PUBLICADO NO CONJUR
POR LENIO LUIZ STRECK
Bolsonaro editou medida provisória na qual a atividade religiosa é considerada serviço essencial para a sociedade, podendo, portanto, haver cultos etc. (como será o cuidado para manter a distância no culto, por exemplo?). Ou o Estado terá que colocar alguém para vigiar, gerando custos para a comunidade que não vai aos cultos?
Ou seja, colégios não são atividade essencial. Cultos e missas, sim. O Estado é laico, mas parece que o governo, não.
Em que medida a proibição de reuniões em igrejas atingiria o direito à fé do cristão? Não encontro resposta em algum dispositivo. Desde quando liberdade de crença quer dizer “liberdade de, mesmo em pandemia, os cultos funcionarem presencialmente?”. Vai saber.
Liberdade religiosa é como liberdade de ir e vir. Aliás, se se proíbe os cultos e missas, nem se está atingindo o direito à liberdade religiosa. E ao se proibir deslocamentos de pessoas nas ruas e parques, o direito de ir e vir sofre mais com essa intervenção estatal. Vejam a diferença de tratamentos.
De todo modo, como parece que os governantes e parcela das igrejas (seus mandatários e fiéis) não aceitam argumentos jurídicos, talvez aceitem argumentos teológicos. Vamos, pois, à Bíblia.

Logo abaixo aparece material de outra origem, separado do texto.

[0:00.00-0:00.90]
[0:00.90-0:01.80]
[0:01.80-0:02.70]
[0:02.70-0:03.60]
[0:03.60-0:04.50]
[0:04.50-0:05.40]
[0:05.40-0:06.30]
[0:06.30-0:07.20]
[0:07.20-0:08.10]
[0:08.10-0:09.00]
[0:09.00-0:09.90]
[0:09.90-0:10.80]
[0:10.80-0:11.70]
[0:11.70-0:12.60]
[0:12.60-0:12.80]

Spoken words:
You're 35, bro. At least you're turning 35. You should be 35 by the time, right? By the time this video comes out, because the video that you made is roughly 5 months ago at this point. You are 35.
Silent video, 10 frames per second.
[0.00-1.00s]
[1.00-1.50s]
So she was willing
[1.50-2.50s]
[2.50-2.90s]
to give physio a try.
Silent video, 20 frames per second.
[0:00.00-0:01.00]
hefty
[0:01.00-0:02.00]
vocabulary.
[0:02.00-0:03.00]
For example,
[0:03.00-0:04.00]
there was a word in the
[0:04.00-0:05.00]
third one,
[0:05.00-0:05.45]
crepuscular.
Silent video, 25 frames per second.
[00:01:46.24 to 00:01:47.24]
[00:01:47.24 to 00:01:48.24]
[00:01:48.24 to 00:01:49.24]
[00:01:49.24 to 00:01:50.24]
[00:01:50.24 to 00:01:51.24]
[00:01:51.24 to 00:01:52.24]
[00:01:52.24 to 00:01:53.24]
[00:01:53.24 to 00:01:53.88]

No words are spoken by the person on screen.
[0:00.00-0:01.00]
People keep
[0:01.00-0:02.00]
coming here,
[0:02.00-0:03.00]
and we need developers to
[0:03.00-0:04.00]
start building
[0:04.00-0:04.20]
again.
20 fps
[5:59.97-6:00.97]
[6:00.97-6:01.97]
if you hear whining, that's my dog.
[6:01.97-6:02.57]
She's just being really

O Evangelista Mateus escreve no Capítulo 6, versículos 5 a 8 sobre isso:
‘E quando vocês orarem, não sejam como os hipócritas. Eles gostam de ficar orando em pé nas sinagogas e nas esquinas, a fim de serem vistos pelos outros. Eu lhes asseguro que eles já receberam sua plena recompensa.Mas quando você orar, vá para seu quarto, feche a porta e ore a seu Pai, que está no secreto.
Então seu Pai, que vê no secreto, o recompensará. E quando orarem, não fiquem sempre repetindo a mesma coisa, como fazem os pagãos. Eles pensam que por muito falarem serão ouvidos. Não sejam iguais a eles, porque o seu Pai sabe do que vocês precisam, antes mesmo de o pedirem.’
Está ali em Mateus, tim tim por tim tim.
Encontrei comentários de teólogos sobre esses dispositivos da Bíblia Sagrada. Há vasto material. A hermenêutica de Mateus, Marcos e Lucas, no ponto, é a seguinte: Deus quer que cada pessoa tenha com ele um contato pessoal e exclusivo. Por isso, a recomendação de sair da agitação, do meio das pessoas e ir a um lugar calmo e sossegado, sem ninguém ao redor parar orar, onde é possível falar com Deus sem interrupção ou perturbações. Esta é a recomendação de Jesus. Diferente da medida provisória do presidente.
E Jesus não só diz como isso dever feito; ele próprio praticou o que ele disse e recomendou. Em Mateus 14.23, após a multiplicação dos pães e peixes, Jesus despediu as multidões e foi… orar sozinho no alto do monte. Sozinho.
Também Marcos 1.35 conta que Jesus levantou alta madrugada e foi para um lugar deserto orar.
Em Lucas 6.12, lê-se que, antes da escolha dos doze discípulos, o Mestre se retirou para o monte… e, solo, orou a Deus.
Antes de ser preso, no jardim do Getsêmani, Jesus retirou-se sozinho para orar a Deus. Jesus procurava lugares de silêncio, de paz, de sossego para orar a Deus.
Sou leitor da Bíblica. E cristão. Portanto, não falo “de fora”. Há livros e sites na internet que mostram a clareza da Bíblia no sentido que você pode — e até deve — orar só. Portanto, não ir à Igreja durante uma pandemia não é pecado. Ao contrário, é cumprimento da palavra do Senhor. Ou, não é assim?
Com a inclusão da atividade religiosa como serviço essencial, o presidente da República desseculariza o Estado. E isso não é constitucional. Nem preciso entrar nos argumentos relativos ao estado de emergência sanitário, às recomendações da OMS e quejandos.
Mais: não é Cristão. Há a Cidade de Deus. E há a dos homens. Não confundamo-las, pois.
Por que no Brasil as coisas têm de ser assim? Estamos em estado de emergência votado em tempo recorde pelo Senado. Corremos perigo. Não devemos nos aglomerar. E o Presidente, pressionado por Igrejas (e existem mais de 1.000 registradas no país e quem sabe quantas dezenas de milhares de espaços físicos) permite as reuniões religiosas, porque, sem qualquer fundamento legal-constitucional, decretou que são atividades ou serviços essenciais.